═══ Exercise data ═══
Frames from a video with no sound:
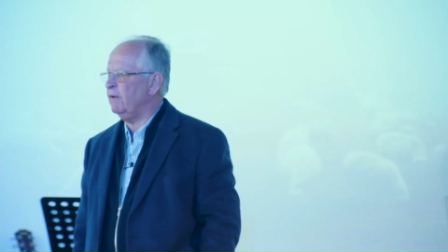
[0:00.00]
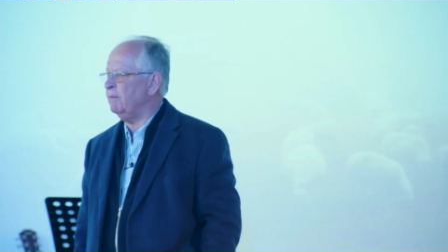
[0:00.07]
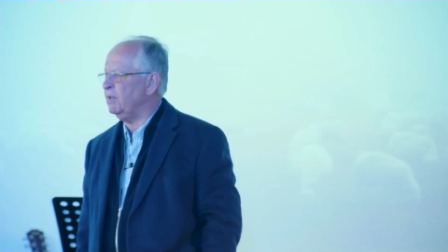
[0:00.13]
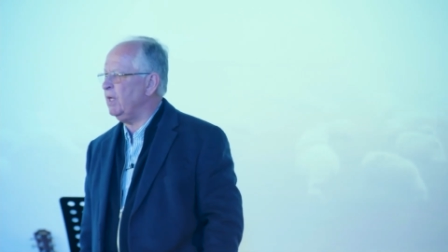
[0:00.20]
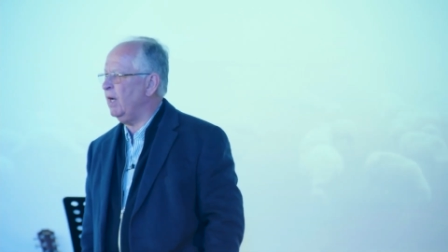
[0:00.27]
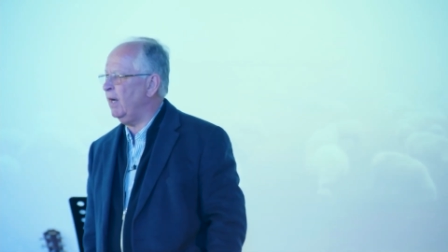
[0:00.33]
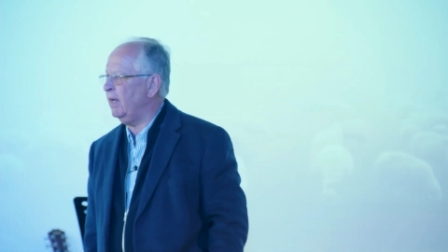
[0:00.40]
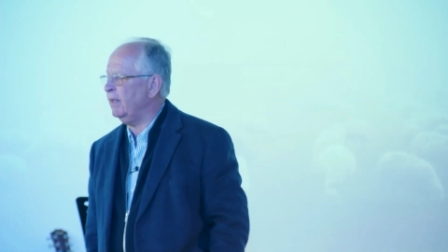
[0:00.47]

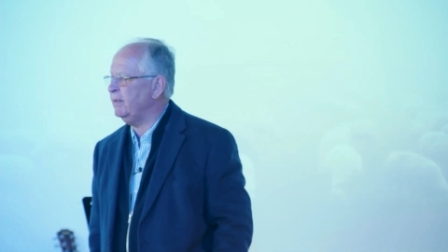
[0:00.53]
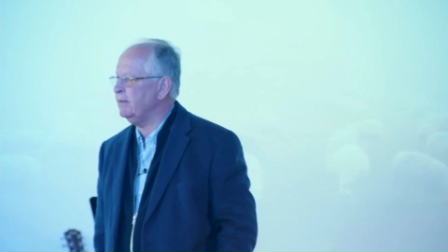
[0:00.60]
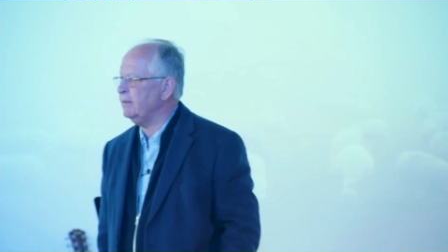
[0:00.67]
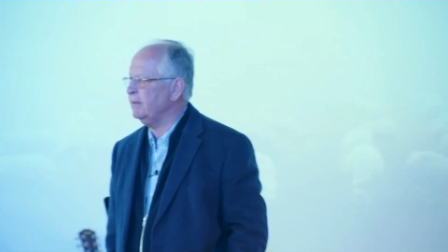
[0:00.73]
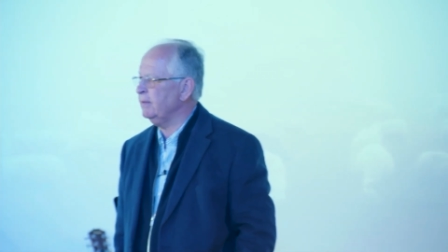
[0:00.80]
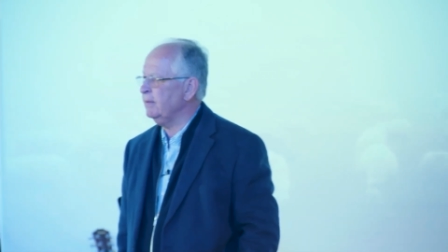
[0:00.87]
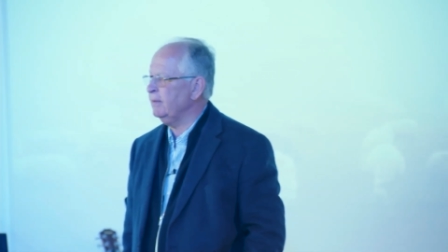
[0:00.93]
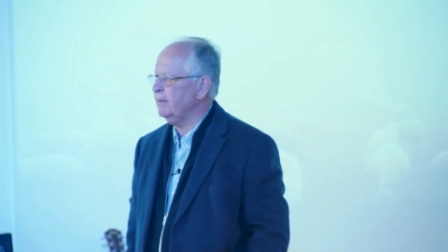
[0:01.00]
from God?
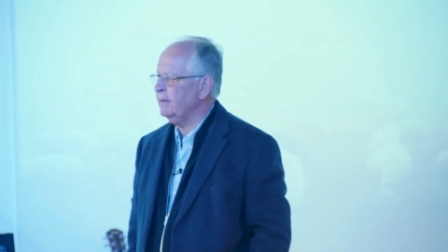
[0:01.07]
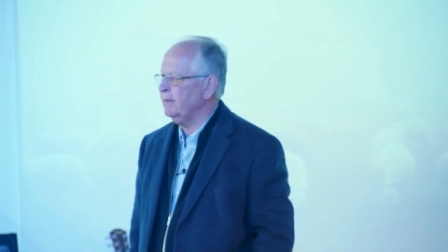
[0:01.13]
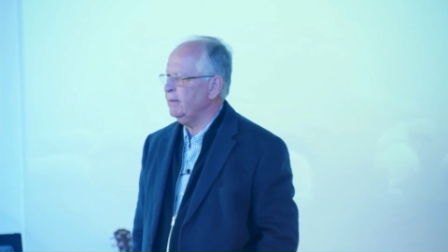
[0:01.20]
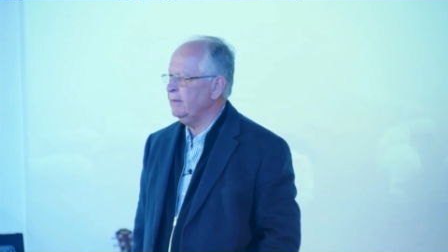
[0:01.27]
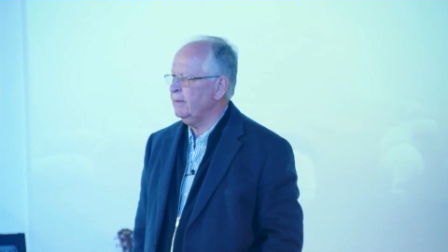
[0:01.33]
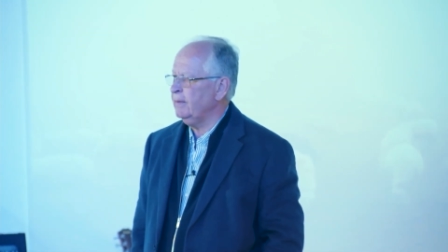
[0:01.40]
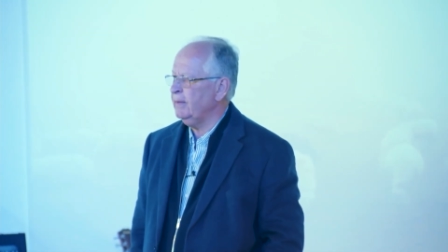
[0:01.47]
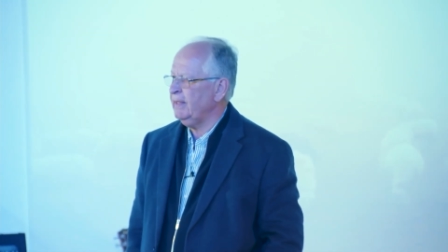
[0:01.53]

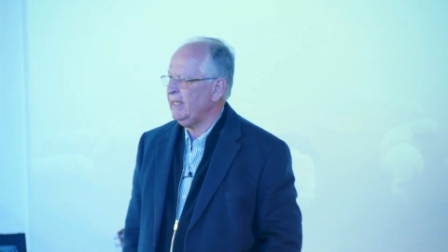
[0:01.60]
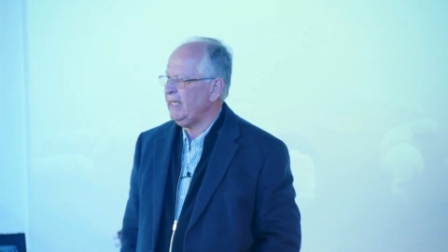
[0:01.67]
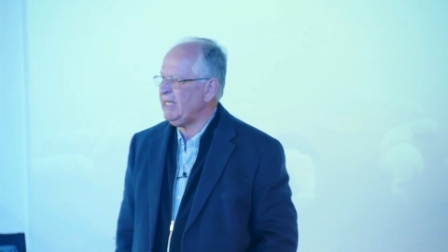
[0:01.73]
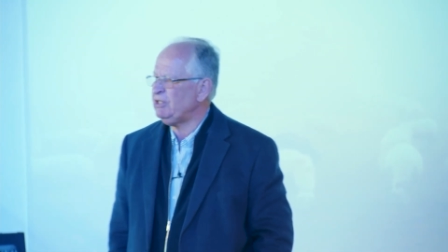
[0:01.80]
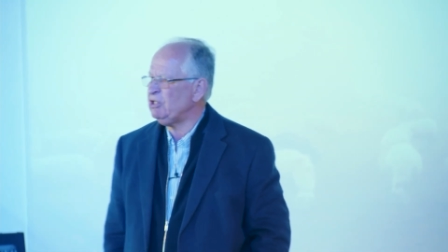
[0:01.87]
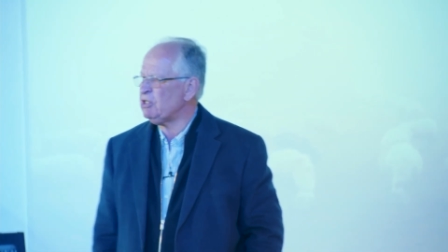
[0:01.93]
He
═══
(Work instruction)
Repeat each entry above exactly. Omit the pictures.

(The answer)
Frames from a video with no sound:
[0:00.00]
[0:00.07]
[0:00.13]
[0:00.20]
[0:00.27]
[0:00.33]
[0:00.40]
[0:00.47]

[0:00.53]
[0:00.60]
[0:00.67]
[0:00.73]
[0:00.80]
[0:00.87]
[0:00.93]
[0:01.00]
from God?
[0:01.07]
[0:01.13]
[0:01.20]
[0:01.27]
[0:01.33]
[0:01.40]
[0:01.47]
[0:01.53]

[0:01.60]
[0:01.67]
[0:01.73]
[0:01.80]
[0:01.87]
[0:01.93]
He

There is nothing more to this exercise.